El viejo salía con los varones a vender las ensartas de pescado a 20 ó 30 centavos, y les costaba Dios y ayuda llevarse un centavo al bolsillo. “Yo por mi parte hacía mandados y cargaba agua por un medio o tres quilos, lo que ganaba se lo daba a mamá para que comprara café y azúcar”.

La educación era prohibida para los pobres. “Yo solamente pude llegar hasta el tercer grado y así sucedía en las familias de escasos recursos. De los dos médicos que habían en Niquero, Cardellá era el único que atendía a todo el mundo sin mirar si tenía o no dinero, pero al llegar a la farmacia sí había que soltar la plata”.

Colaboración y desembarco

La portada de la libertad se tornó inmensa en Las Coloradas tras el desembarco de Fidel y los 82 expedicionarios. “Ya había cumplido mis 13. Recuerdo todo eso como si fuera ahora, cierro los ojos y lo veo todo, a pesar de mis 67 años. Los casquitos corrían de un lado a otro, le pedían ayuda a los dueños de las cooperativas pesqueras para salir hacia Las Coloradas. Solo los Labrada aceptaron prestar sus barcos para que los guardias fueran para allá”.

En el hogar de los Arnaiz Miret no había radio, se mantenían informados a través de un RCA Víctor, de Patrocinio Rodríguez, quien era el Jefe del Movimiento 26 de Julio en Niquero. En esa morada varios colaboradores se situaban cerca del equipo para escuchar discretamente las noticias llegadas desde la Sierra Maestra.” Mi hermana Aurora y yo nos poníamos a conversar en la acera, si veíamos venir algún guardia, la señal era chocar dos laticas vacías de leche condensada…”

El desconocimiento y la propia propaganda enemiga ponía del lado malo a las fuerzas del Ejército Rebelde. “Los gobernantes se valían del escaso conocimiento de los obreros y campesinos para meter mentiras. Todas esas gentes fueron entendiendo la lucha de Fidel y nadie pudo confundirlos después”.

Revolución

Después del triunfo Iris pudo alcanzar mayor nivel cultural y llegar hasta el noveno grado. El deseo de su esposo de venir a vivir junto a sus hermanos en Santa Cruz del Sur,  la lleva a asentarse acá para fomentar familia y seguir apoyando la Revolución desde el Combinado Pesquero, como jefa de línea de lavado de langosta y luego convertida en dependienta de una tienda de la red Minorista de Comercio, donde concluyó su vida laboral.

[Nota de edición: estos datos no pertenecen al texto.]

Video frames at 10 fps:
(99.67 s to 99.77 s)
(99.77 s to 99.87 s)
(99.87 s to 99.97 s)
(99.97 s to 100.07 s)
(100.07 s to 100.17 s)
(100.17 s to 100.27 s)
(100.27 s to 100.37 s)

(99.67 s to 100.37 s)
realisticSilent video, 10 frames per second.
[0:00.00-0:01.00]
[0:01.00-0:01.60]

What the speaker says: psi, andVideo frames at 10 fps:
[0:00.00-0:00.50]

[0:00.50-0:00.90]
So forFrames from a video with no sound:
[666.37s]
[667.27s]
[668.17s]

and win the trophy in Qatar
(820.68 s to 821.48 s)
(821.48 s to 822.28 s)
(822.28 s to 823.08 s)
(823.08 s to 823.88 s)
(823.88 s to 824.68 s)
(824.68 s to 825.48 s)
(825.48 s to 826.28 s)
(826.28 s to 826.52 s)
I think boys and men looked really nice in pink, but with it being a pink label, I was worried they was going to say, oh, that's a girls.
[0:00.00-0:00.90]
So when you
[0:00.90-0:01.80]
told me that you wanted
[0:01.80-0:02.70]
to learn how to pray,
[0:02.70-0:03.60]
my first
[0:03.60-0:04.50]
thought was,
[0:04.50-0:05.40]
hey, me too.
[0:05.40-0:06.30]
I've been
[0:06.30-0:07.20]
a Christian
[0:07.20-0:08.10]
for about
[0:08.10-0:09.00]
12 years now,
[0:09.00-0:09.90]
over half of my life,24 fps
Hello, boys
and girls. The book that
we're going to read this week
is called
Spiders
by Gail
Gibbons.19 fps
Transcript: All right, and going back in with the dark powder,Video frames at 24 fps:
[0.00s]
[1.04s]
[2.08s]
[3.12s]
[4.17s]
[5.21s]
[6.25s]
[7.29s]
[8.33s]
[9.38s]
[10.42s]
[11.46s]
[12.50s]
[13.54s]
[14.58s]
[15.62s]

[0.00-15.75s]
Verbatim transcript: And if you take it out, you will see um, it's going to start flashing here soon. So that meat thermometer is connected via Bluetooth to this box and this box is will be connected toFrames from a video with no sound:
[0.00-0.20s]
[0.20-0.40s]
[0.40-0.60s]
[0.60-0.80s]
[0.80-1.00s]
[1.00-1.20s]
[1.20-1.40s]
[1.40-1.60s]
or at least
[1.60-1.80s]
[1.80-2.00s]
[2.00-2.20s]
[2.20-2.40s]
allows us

“He contribuido también con los CDR, la FMC y en una Brigada de Producción y Defensa. Sigo siendo una Mariana, una Celia y una Vilma de estos tiempos. La patria está transitando por momentos duros en la parte económica, pero le aseguro que vamos a salir adelante, tenemos muchas cosas grandes: Fidel, Socialismo, un Partido Comunista y mucha libertad. Nos corresponde a todos esforzarnos como se nos pide y trabajar más”.

“Mis hijos, nietos y bisnietos, han hecho y podrán lograr, lo que los niños de mi época, por no tener padres adinerados, no pudieron hacer. Ahora pueden estudiar, sin pagar ni un peso. La Salud Pública es gratis…, nadie se va a morir de hambre, ni será desalojado. Le puedo decir sinceramente, soy una cubana feliz, y le vuelvo a dar vivas a mí Revolución”.